Women with abnormal periods, polycystic ovarian syndrome, may be at risk for several heart problems, according to a first-of-its-kind joint study from Harvard TH Chan School of Public Health, Apple and the National Institute of Environmental Health Sciences (NIEHS).
Polycystic ovarian syndrome, or PCOS, is characterised by heavy periods, long menstrual cycles, and hormonal imbalances that cause weight gain, excess facial hair, and acne among other symptoms. Though PCOS is known to impact periods and menstruation, it is closely linked to heart and circulatory health.
The study released ahead of International Women’s Day, said women with PCOS may have an increased risk of diabetes, high blood pressure, Type 2 diabetes, and obesity.
Shruthi Mahalingaiah, the co-principal investigator and assistant professor of environmental, reproductive, and women’s health at the Harvard TH Chan School of Public Health said, “Despite the association between PCOS and heart-related conditions, historically, research studies about heart health have not included information about menstrual cycles. More broadly speaking, menstrual health is also significantly under-represented in the research space.”
She explained, “Our study is filling a research gap by diving deeper into understanding how periods and menstrual cycles can be a window into overall health.”
More than 37,000 women were surveyed and asked questions about gynaecological conditions, family medical history, and heart health.
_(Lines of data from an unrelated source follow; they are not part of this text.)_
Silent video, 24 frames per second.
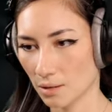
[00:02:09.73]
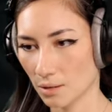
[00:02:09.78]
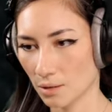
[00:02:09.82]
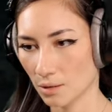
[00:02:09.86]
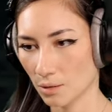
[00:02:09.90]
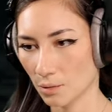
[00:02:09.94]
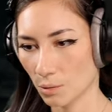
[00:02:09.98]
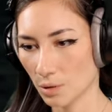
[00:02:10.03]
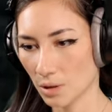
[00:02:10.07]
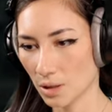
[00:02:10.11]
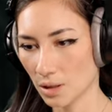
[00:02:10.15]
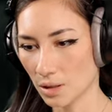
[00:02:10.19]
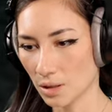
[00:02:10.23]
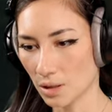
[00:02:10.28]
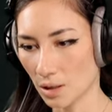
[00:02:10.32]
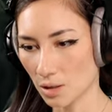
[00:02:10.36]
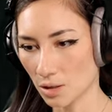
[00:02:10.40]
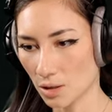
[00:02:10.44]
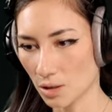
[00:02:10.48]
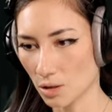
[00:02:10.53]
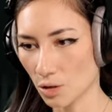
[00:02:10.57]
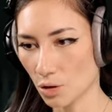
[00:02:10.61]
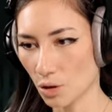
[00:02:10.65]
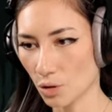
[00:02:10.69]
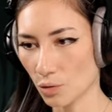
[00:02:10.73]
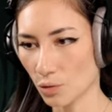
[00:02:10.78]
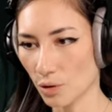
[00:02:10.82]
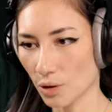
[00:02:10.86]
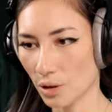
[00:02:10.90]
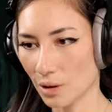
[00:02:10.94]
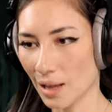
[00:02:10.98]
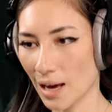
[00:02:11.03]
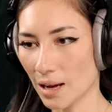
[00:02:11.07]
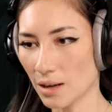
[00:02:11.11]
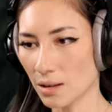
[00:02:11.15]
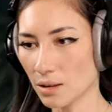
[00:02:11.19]
What is this? It's not a real
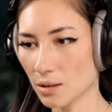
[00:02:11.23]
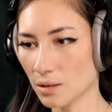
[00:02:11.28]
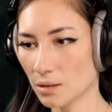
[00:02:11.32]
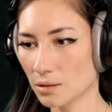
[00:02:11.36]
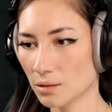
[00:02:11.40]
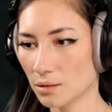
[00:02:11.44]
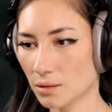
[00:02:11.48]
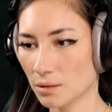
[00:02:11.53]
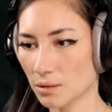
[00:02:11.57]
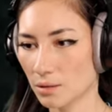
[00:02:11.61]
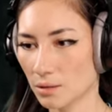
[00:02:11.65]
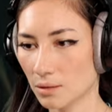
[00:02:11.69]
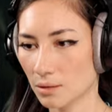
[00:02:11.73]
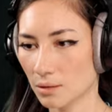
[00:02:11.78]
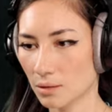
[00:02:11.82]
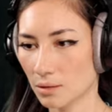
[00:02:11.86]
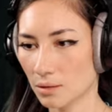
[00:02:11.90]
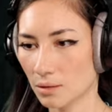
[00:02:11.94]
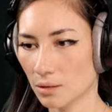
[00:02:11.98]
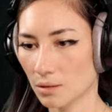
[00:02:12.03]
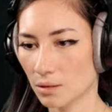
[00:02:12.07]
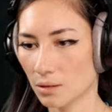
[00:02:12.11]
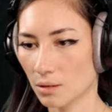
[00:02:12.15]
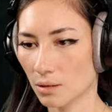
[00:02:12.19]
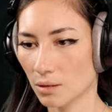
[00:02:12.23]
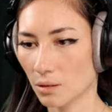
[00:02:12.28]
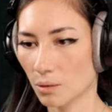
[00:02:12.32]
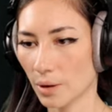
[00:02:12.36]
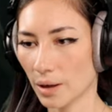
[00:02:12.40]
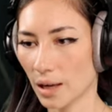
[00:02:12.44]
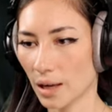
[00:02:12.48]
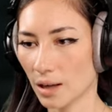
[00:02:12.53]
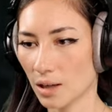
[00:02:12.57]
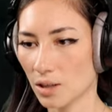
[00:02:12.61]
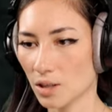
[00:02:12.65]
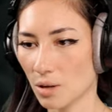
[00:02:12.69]
ladder? Why
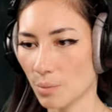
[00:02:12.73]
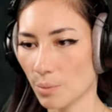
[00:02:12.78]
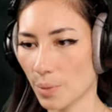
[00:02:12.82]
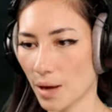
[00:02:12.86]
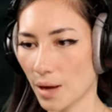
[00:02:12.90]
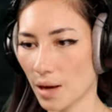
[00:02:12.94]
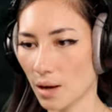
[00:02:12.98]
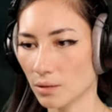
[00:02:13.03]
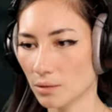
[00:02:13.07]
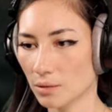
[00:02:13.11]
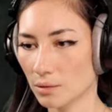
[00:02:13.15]
can't I jump out?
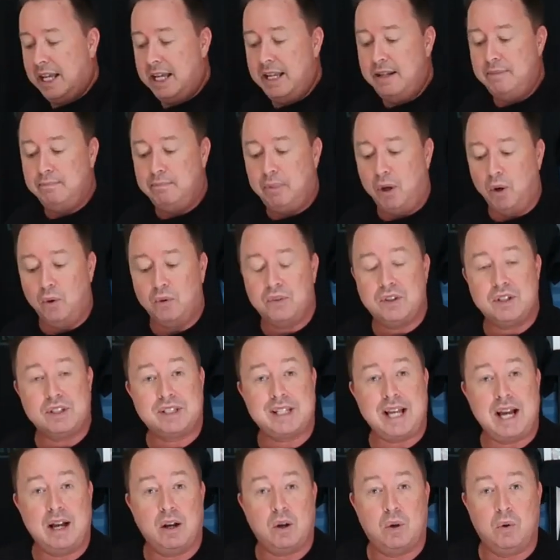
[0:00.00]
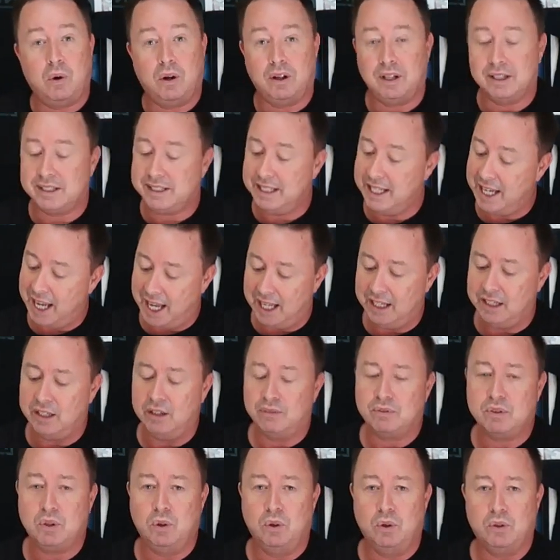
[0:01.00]
in both the sound quality and
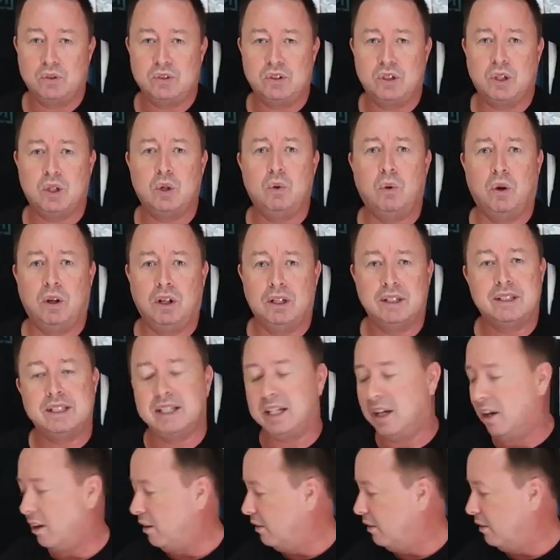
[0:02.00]
of course the quality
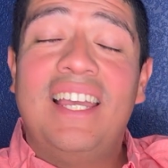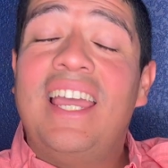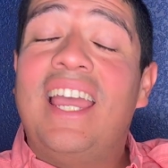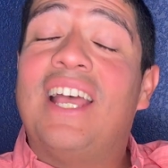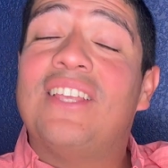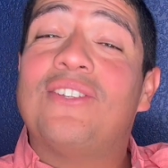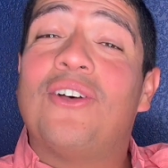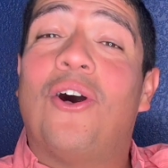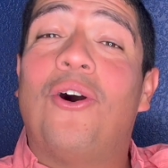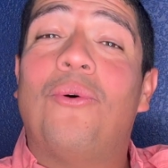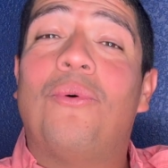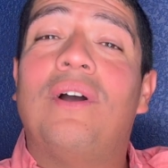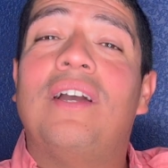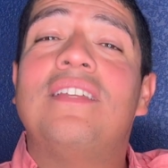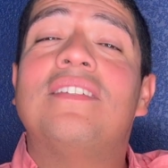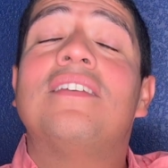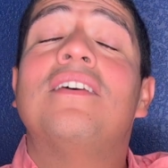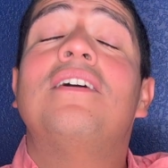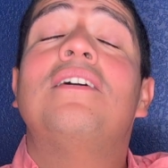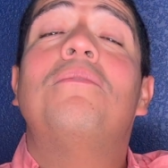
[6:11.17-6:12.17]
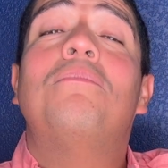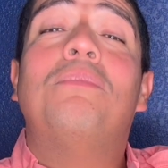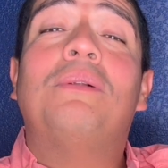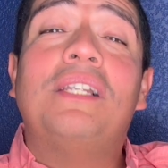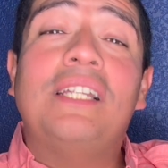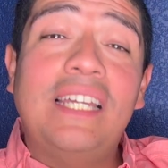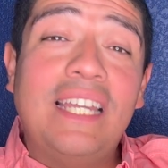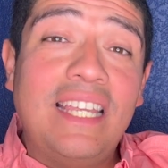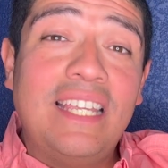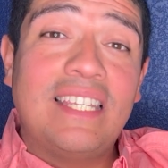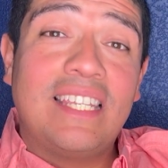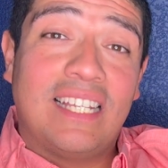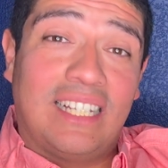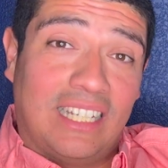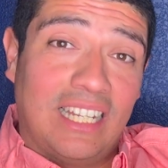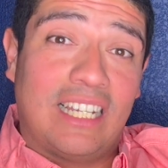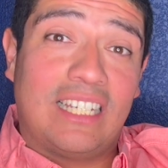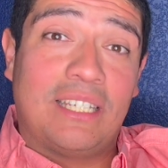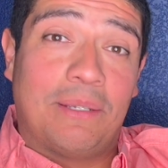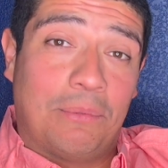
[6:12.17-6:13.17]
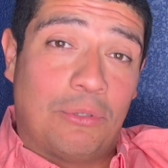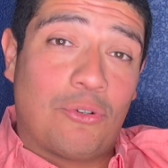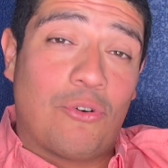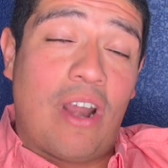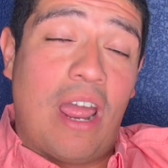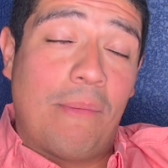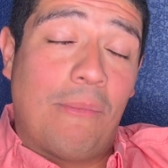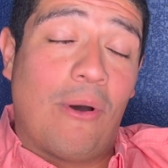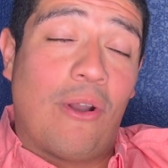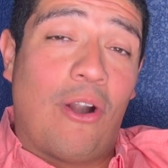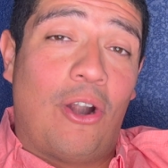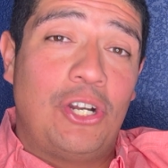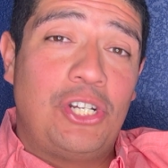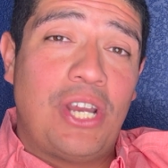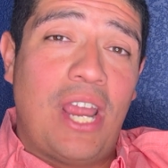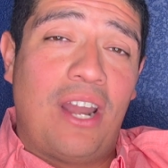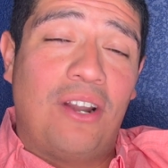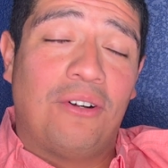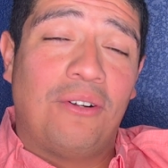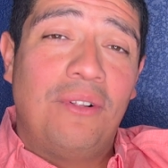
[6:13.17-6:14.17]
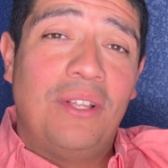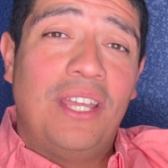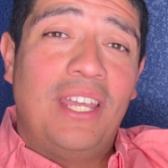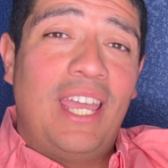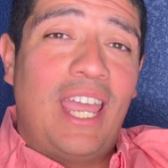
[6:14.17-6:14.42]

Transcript: As always, please click subscribe on our channel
Approximately 30,000 answered questions about their menstrual cycle overtime on the Apple Health app of the surveyed.
In a preliminary analysis of a cohort of Apple Women’s Health Study participants, 12 per cent of study participants reported a PCOS diagnosis. Participants with PCOS were diagnosed between ages 14 and 35, with a median age of 22 years old.
A total of 23 per cent of participants with PCOS also had a family history of PCOS and were more likely to have unpredictable menstrual cycles after menarche, or first period.
Participants with PCOS in this cohort have a higher prevalence of conditions that can negatively impact heart health. According to the study, these participants were almost four times more likely to have pre-diabetic conditions, three times more likely to have Type 2 diabetes, and two times more likely to have high blood pressure and high cholesterol.
The prevalence of obesity was almost double for participants with PCOS than participants without PCOS. A majority, 61 per cent, of participants with PCOS reported obesity, defined by a Body Mass Index (BMI) of more than 30 kg/m2. Irregular heartbeat or arrhythmia was more common among participants with PCOS (5.6 per cent) than participants without PCOS (3.7 per cent).
However, Mahalingaiah said there are ways for people with PCOS or a heart condition to manage their symptoms.
“Health care providers may recommend lifestyle changes to promote menstrual regularity and improve your heart health, including changing your exercise routine, eating more nutritious food, getting better sleep, staying hydrated, and taking care of your mental health,” she explained.
“Research insights from our study may also help to reinforce the importance of prevention in reproductive care and in the treatment of PCOS. By increasing access to PCOS clinics and encouraging lifestyle interventions at the primary care level, health care providers will be able to provide better quality care to people with PCOS across the lifespan,” she stated.